Lately, I have witnessed quite a number of people walking with a swagger near the few kopitiams at Hougang area, and I started searching for the cause of this newfound confidence.
You know ah, these people were previously complaining about prices of things, MRT breakdowns and how our stock market is still so quiet despite global markets hitting new highs. And suddenly, things became not expensive, MRT breakdowns also nevermind, and who cares about the stock market!
After playing Sherlock Holmes for some time, I found the answer – ENBLOC!
Too Many In One Area?
Since the swaggers were spotted in Hougang, Let’s talk about District 19 in this article. For a start, the first to go enbloc was Rio Casa in May this year, located at Hougang Avenue 7, sold to an Oxley Holdings-led (Oxley) consortium for $575 million or $706 per square foot per plot ratio (psf ppr). Each unit stands to gain about $2 million! Huat ah! This property, which has 286 units, could easily yield a thousand or slightly more units.
Nearby at Serangoon North, which is near to Hougang Ave 2, the Oxley-led consortium once again snared Serangoon Ville for $499 million or $835 psf ppr. Each unit is expected to pocket $2 million on average! Huat ah! This property has 244 units and can be developed into a project consisting of 1,200 new units.

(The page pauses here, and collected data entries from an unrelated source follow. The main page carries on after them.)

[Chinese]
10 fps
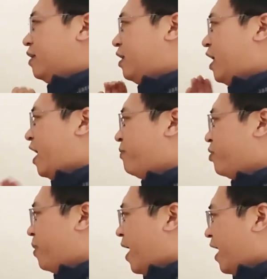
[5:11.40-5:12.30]
天
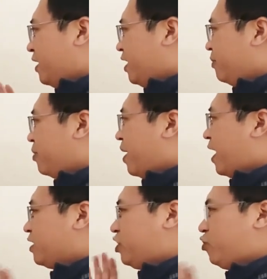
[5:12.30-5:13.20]
不怕地不
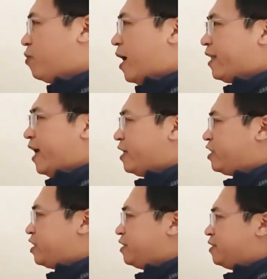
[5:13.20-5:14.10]
怕就怕但
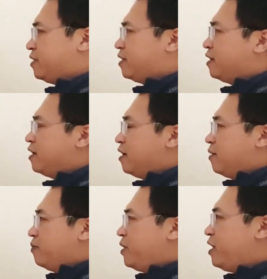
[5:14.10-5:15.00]
是，
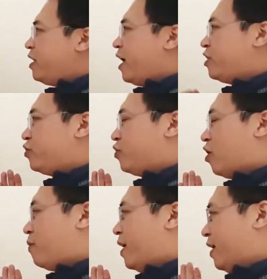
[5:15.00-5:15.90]
民间手
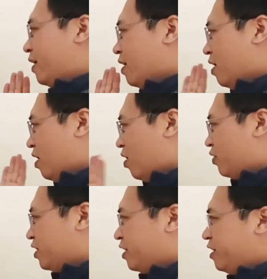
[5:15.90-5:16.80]
抄本
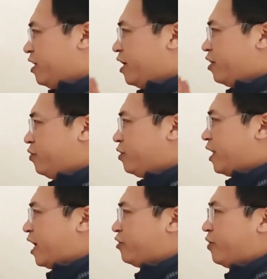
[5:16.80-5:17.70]
号称野路子
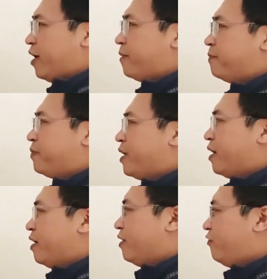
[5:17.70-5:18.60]
大全，
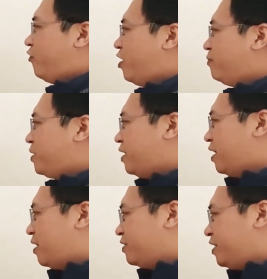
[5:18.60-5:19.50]
风平
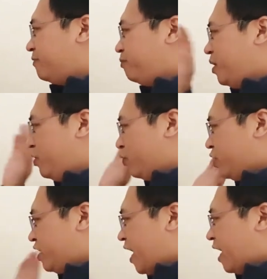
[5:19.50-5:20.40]
浪静必有
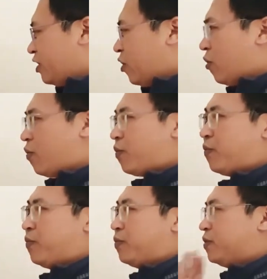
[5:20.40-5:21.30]
杀招，
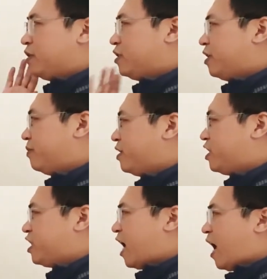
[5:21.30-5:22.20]
怎么
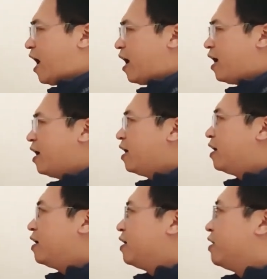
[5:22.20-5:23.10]
杀
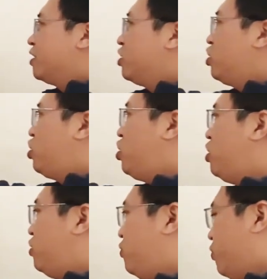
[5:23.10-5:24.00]

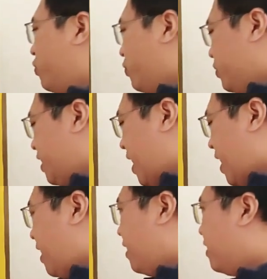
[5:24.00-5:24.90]
弃车攻杀，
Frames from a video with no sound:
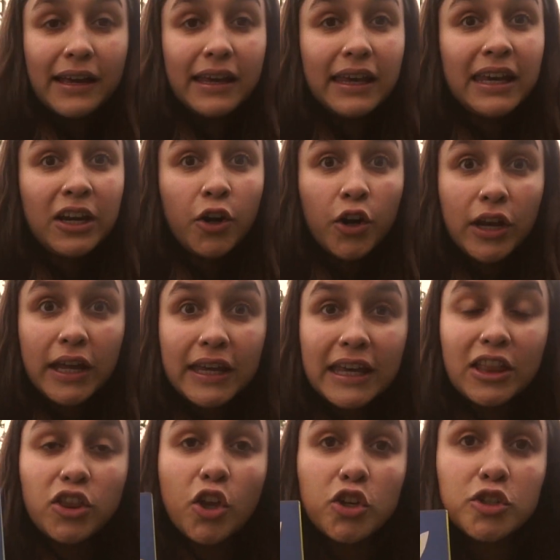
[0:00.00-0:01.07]
y
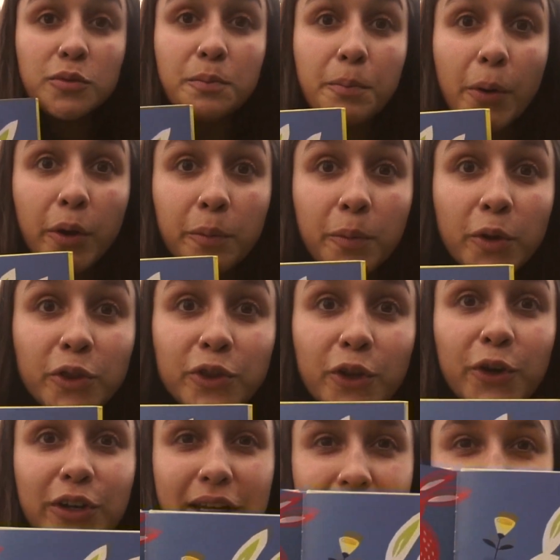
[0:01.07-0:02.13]
conejitos por
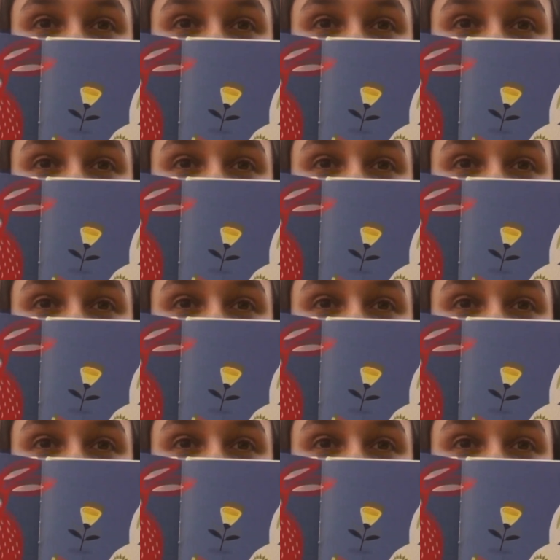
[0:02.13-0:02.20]
montones.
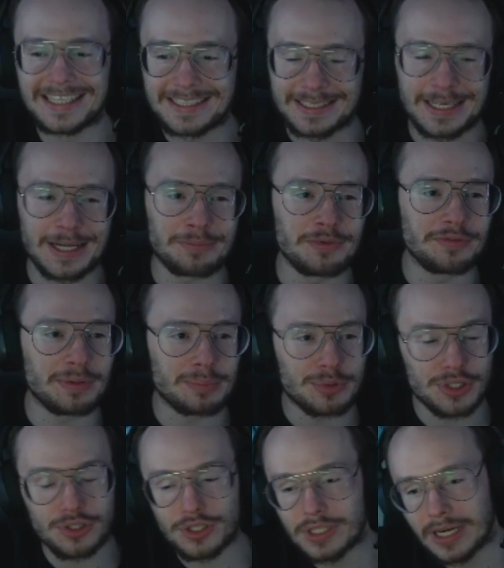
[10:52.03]
Tak jak mówię,
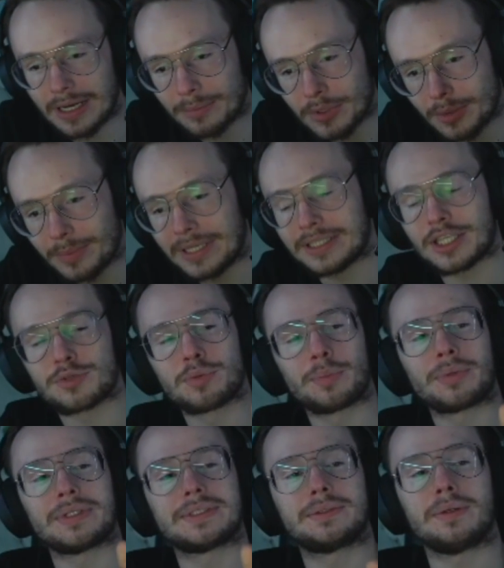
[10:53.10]
przeczytałem komentarz po
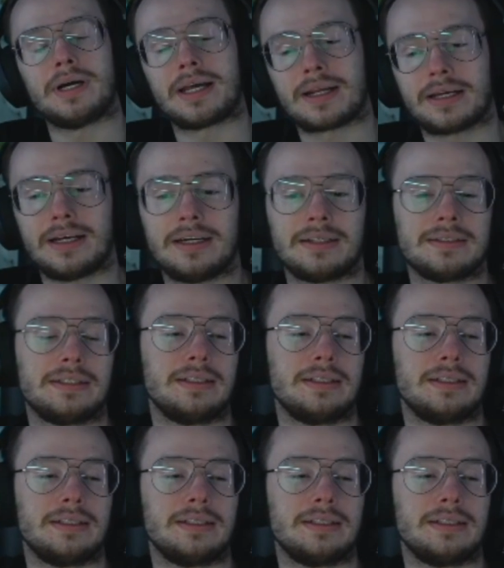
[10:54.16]
prostu Arka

Along came Florence Regency, which was sold for $629m or $842 psf ppr. Each unit will receive around $1.85 million on the average! Huat ah! This property was sold to Chinese developer Logan Property, which will demolish the 336 units at the site and to be developed into a new project comprising another 1,000 units.
So, within a two kilometre radius, Hougang will, in a few years’ time, be flooded with almost 3,200 new residential units. This is not including the unsold condominium and executive condominium units in nearby Sengkang and Punggol.
Why Mostly HUDC?
HUDC and privatised former HDB flats command a lower quantum, a lower investment outlay compared to freehold sites. These sites in Hougang or nearby will be developed into mass market condominium, which also means that buyers will find these properties more affordable even though the projects are all 99-year leasehold projects (after developer tops up the lease).
If we were to assume a development cost of $400 to $500 psf ppr, the breakeven prices for these Hougang projects range from $1,100 to $1,300 psf ppr. The price per new unit will then be about $1,500 to $1,600 on the average.
At nearby How Sun Road, Sun Rosier was acquired by SingHaiyi for $1,325 psf ppr. Add another $400 to $500 to the land cost and total breakeven could come near $1,800! How much would this new project cost to potential buyers? Will SingHaiyi be looking at selling the freehold property in pockets of 99 years? This essentially means that buyers will own the land for 99 years but SingHaiyi retaining “ownership” of the land parcel.
Sentiment Or Real Demand?
What sparked the sudden turnaround in sentiment?
In March this year, the government made some tweaks to the residential property cooling measures relating to the seller’s stamp duty (SSD) as well as the total debt servicing ratio framework (TDSR). This was aimed at helping owners refinance their properties, but it had the effect of sparking off a wave of enbloc activities.
It seems that the market is expecting the government to unwind some of the cooling measures after the March tweak, but much effort has been put in to stop property prices from skyrocketing hence expectations could be dampened.
For the property market to really turn upwards, we need the job market to improve significantly and real income has to grow in order to meet rising property prices. We have yet to see any of the two taking place in Singapore as retrenchments continue to hog the headlines.
Short Term Positive, Long Term Risky
The positive sentiment will definitely have the effect of lifting property prices, in spite of the headwind, and the share prices of property stocks have started to climb (already happening! Yeah!). While land prices have gone up for developers, investors need to see the higher land prices spilling over to actual transacted prices and real demand has to materialize. The acid test will come when the recently-acquired properties launch for sale.
Selective Purchasing Of Stocks Or Properties
There is a saying, “Early bird gets the worm; wake up early gets coffee to drink”. We should get excited about certain companies, especially companies that wake up from the property slumber and jumps in early.
From the looks of it, Oxley looks good because it has managed to grab two former HUDC sites at prices that may attract the HDB upgraders despite HDB prices still falling and buyers may be concerned about job safety.
Still, Oxley and gang will probably build around 2,000 units in Hougang and price the units to sell as their investment outlay is low and the return of investment will be high. I remember reading somewhere that Lian Beng Group (Lian Beng) is involved in Rio Casa hence do take note of these two companies whereby the project can ride on Lian Beng’s expertise in construction.
On paper, the property sector looks like it will rebound but anything can happen these days. We can only make educated guesses, if you believe someone who hangs around the kopitiam on most days.